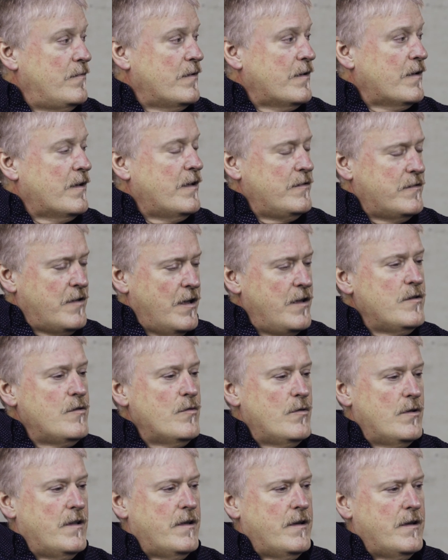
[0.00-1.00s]
and
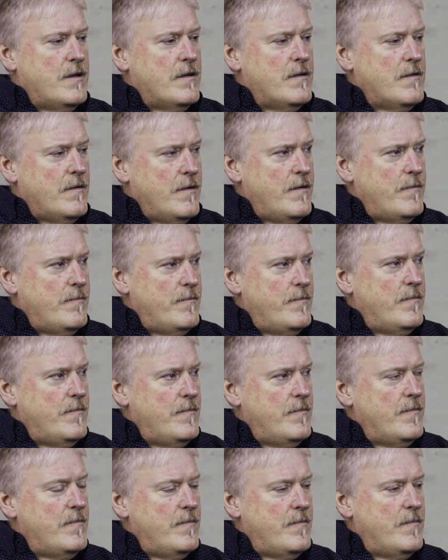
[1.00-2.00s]
continually
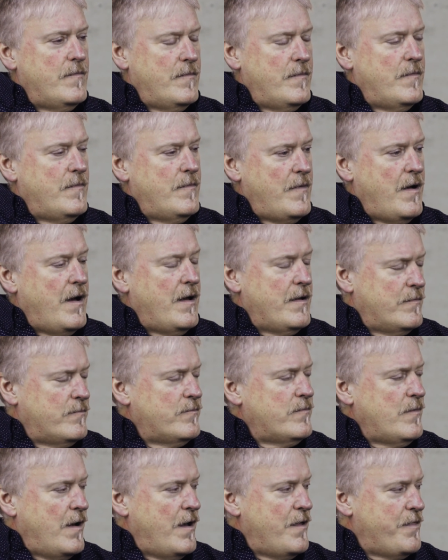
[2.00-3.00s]
I
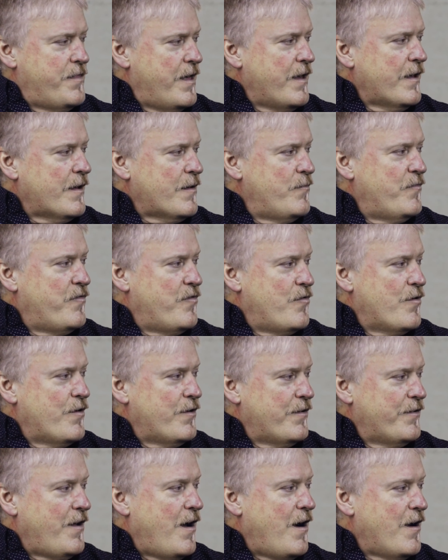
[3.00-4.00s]
thank him for
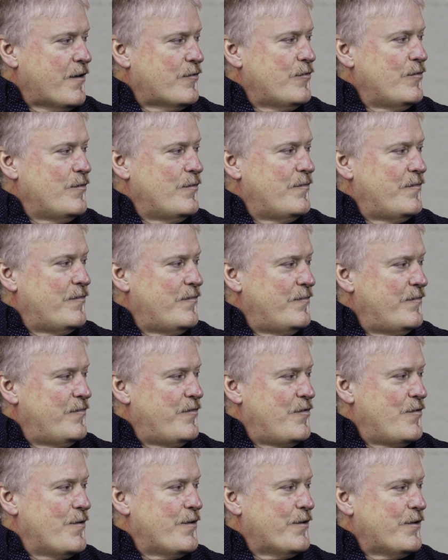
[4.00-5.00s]
it and talk to him
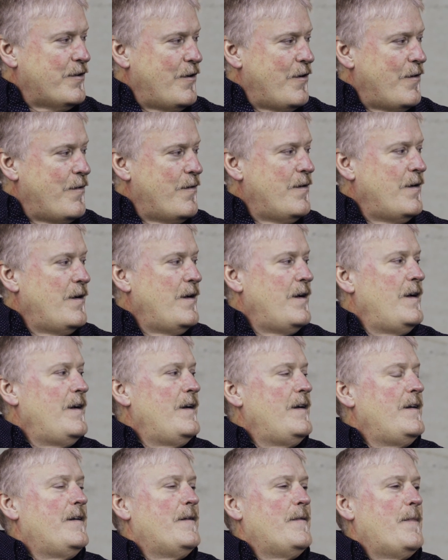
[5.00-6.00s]
for it, you know.
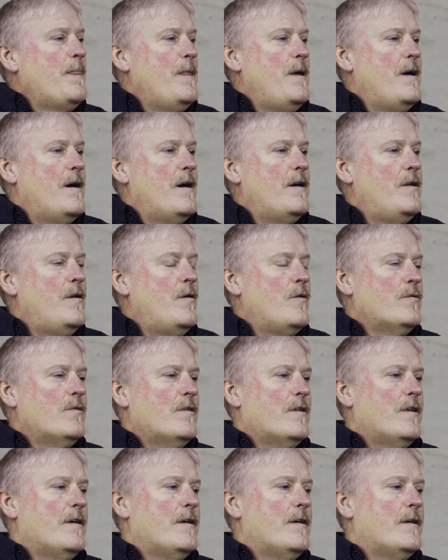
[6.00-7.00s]
Yeah,
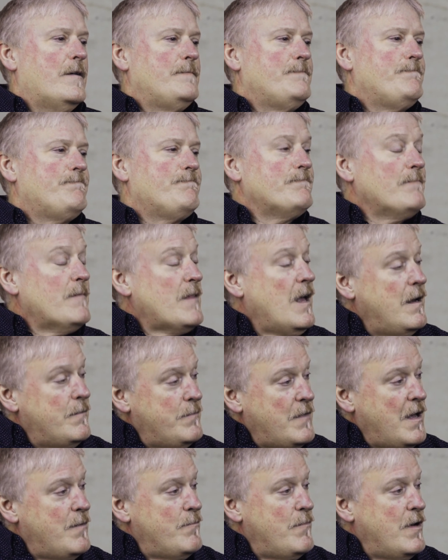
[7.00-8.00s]

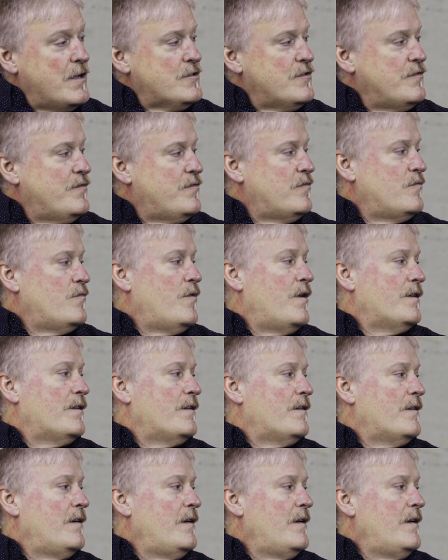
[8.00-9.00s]
I'm not much of
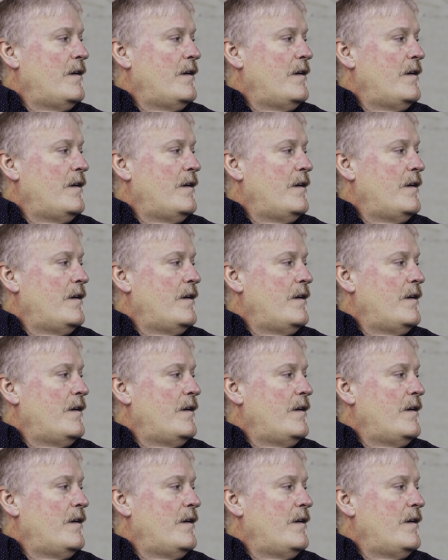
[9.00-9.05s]
one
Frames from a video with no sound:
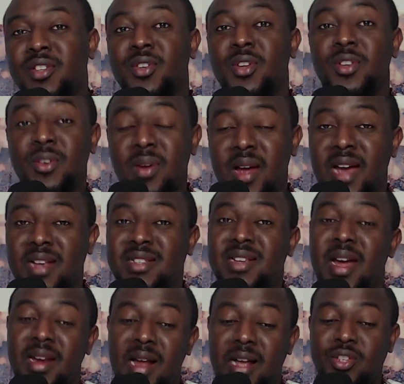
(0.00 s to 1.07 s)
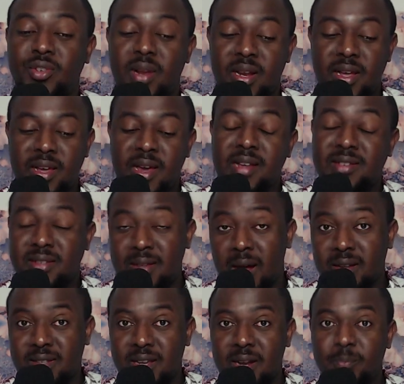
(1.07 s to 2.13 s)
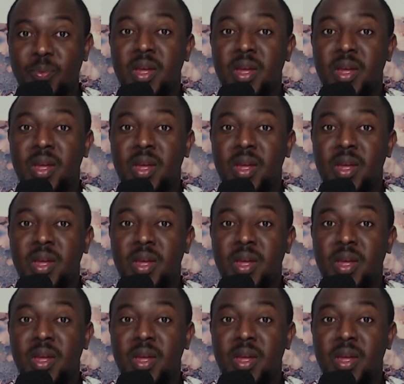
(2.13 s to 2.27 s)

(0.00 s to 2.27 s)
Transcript: so you guys can actually get started.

__To do__.
Please write out exactly the lines from the one holding "(1.07 s to 2.13 s)" through the last line of the material above, both included, as a copy without pictures.

__Response area__.
(1.07 s to 2.13 s)
(2.13 s to 2.27 s)

(0.00 s to 2.27 s)
Transcript: so you guys can actually get started.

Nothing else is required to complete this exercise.